## Work item
Beginning with the line that holds "[3:46.37-3:47.37]" and ending with the last line below, repeat each line exactly, leaving any pictures out.

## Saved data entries
>>>>

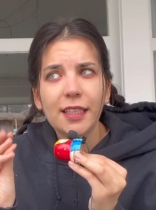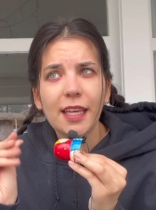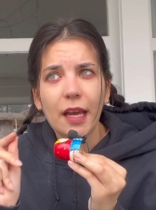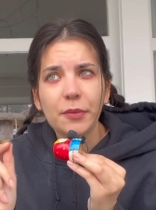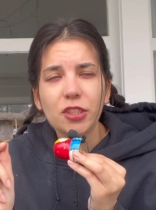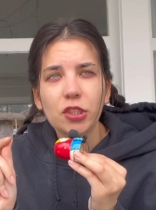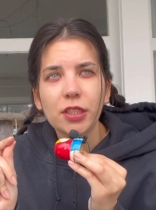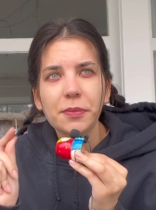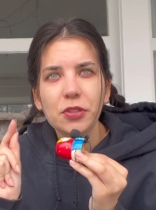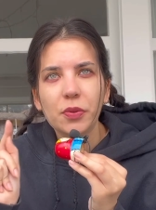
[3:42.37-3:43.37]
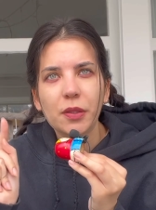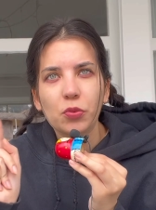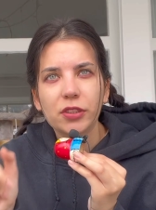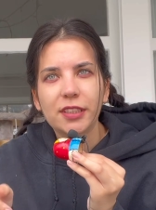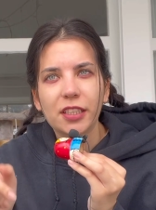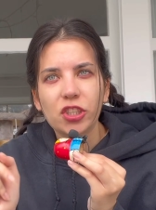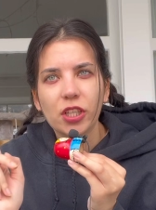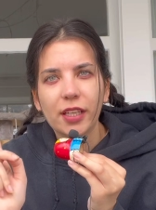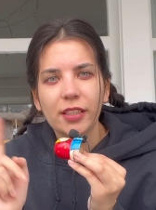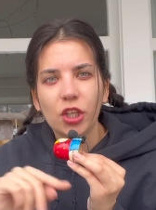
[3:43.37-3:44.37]
chemistry between
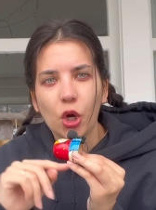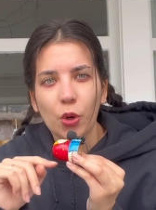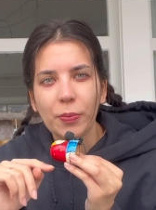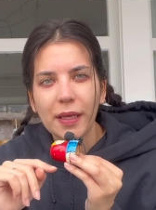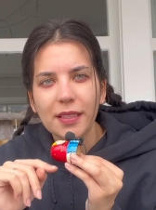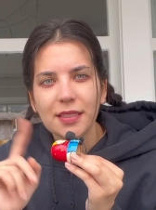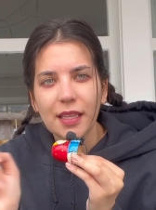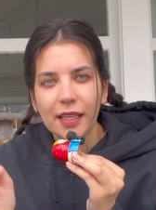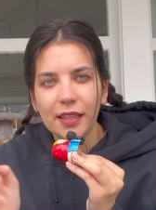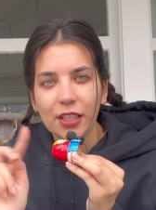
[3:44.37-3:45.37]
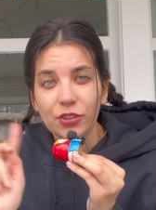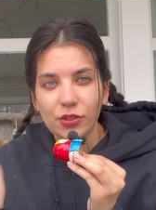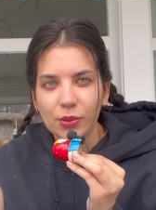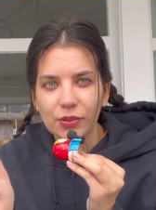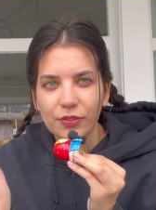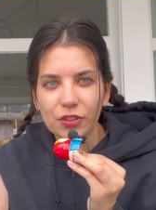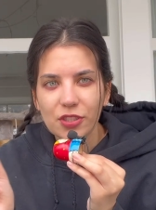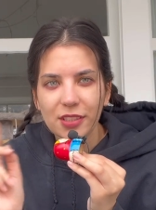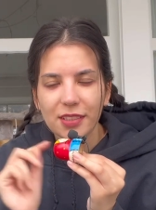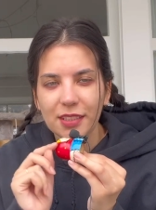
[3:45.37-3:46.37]
Morticia and Gomez, like the adult
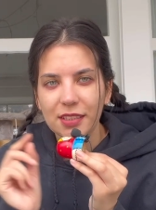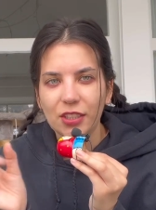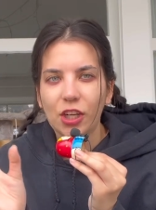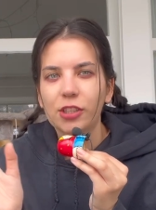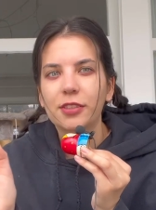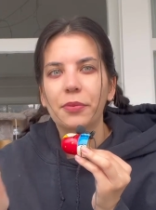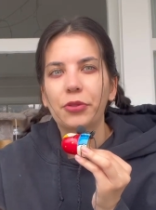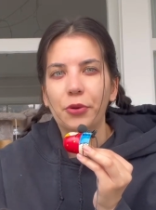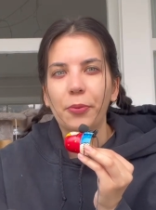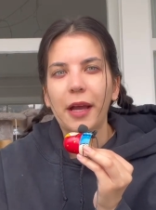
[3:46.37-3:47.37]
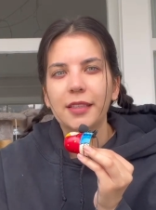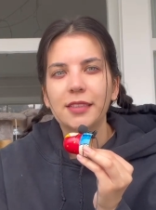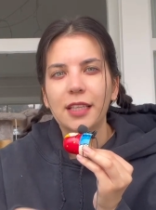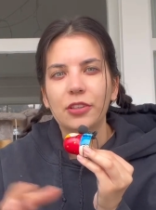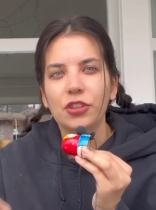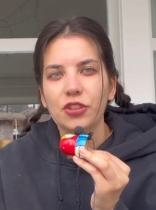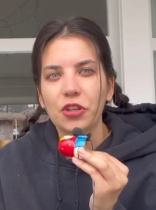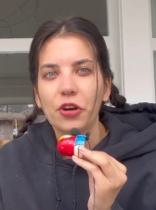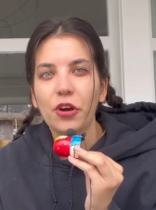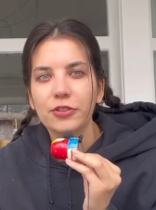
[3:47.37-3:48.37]
versions, because there are some throwbacks that the
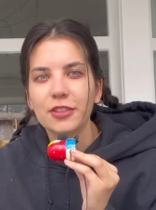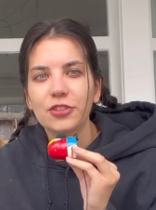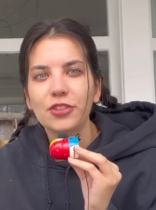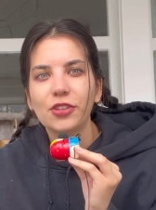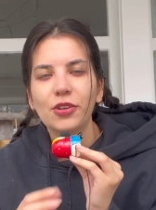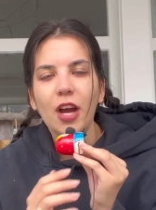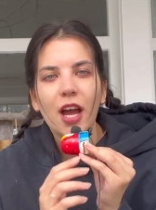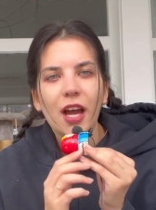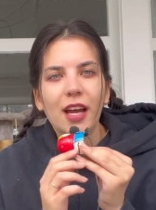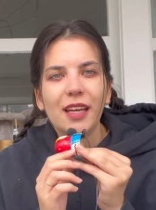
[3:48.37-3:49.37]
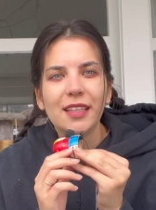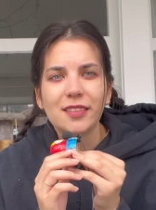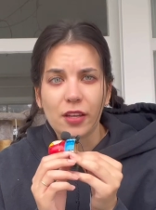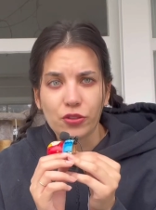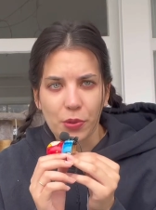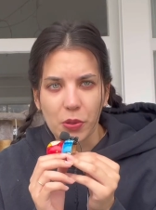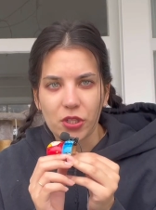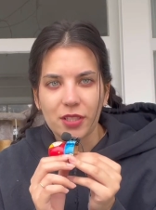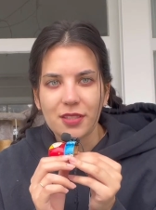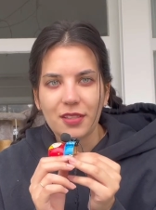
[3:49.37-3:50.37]
show goes into, is
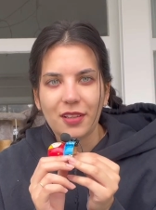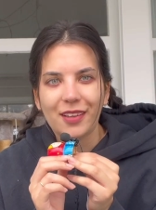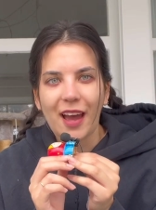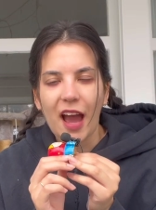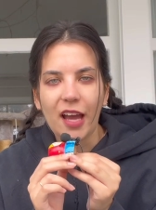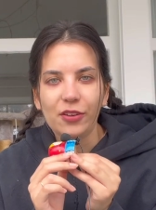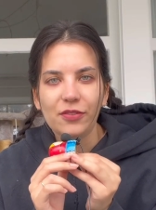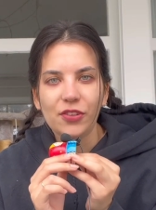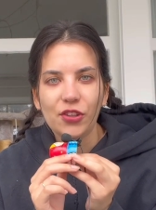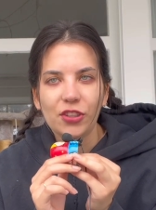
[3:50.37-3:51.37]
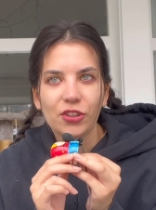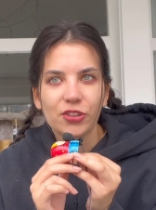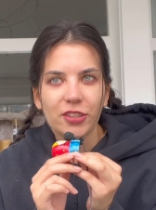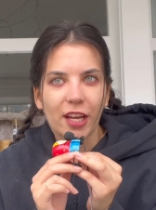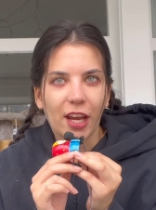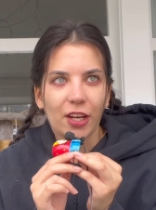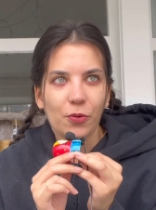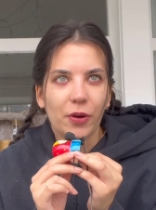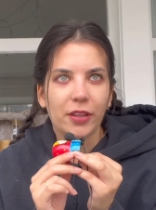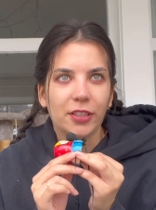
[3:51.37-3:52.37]
atrocious. I don't even understand
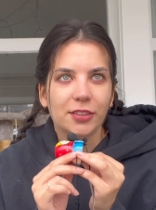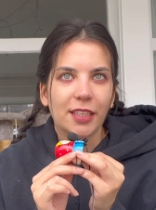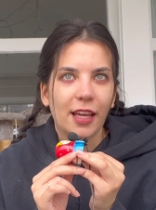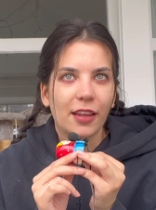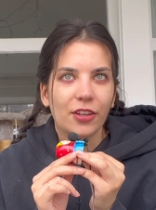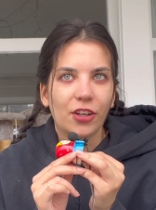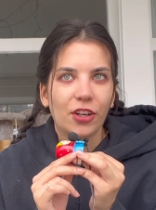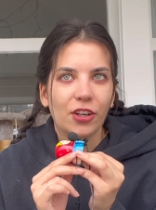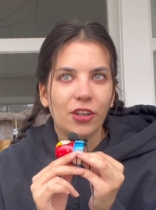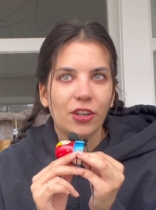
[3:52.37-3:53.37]
why they're together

<<<<

## Task output
[3:46.37-3:47.37]
[3:47.37-3:48.37]
versions, because there are some throwbacks that the
[3:48.37-3:49.37]
[3:49.37-3:50.37]
show goes into, is
[3:50.37-3:51.37]
[3:51.37-3:52.37]
atrocious. I don't even understand
[3:52.37-3:53.37]
why they're together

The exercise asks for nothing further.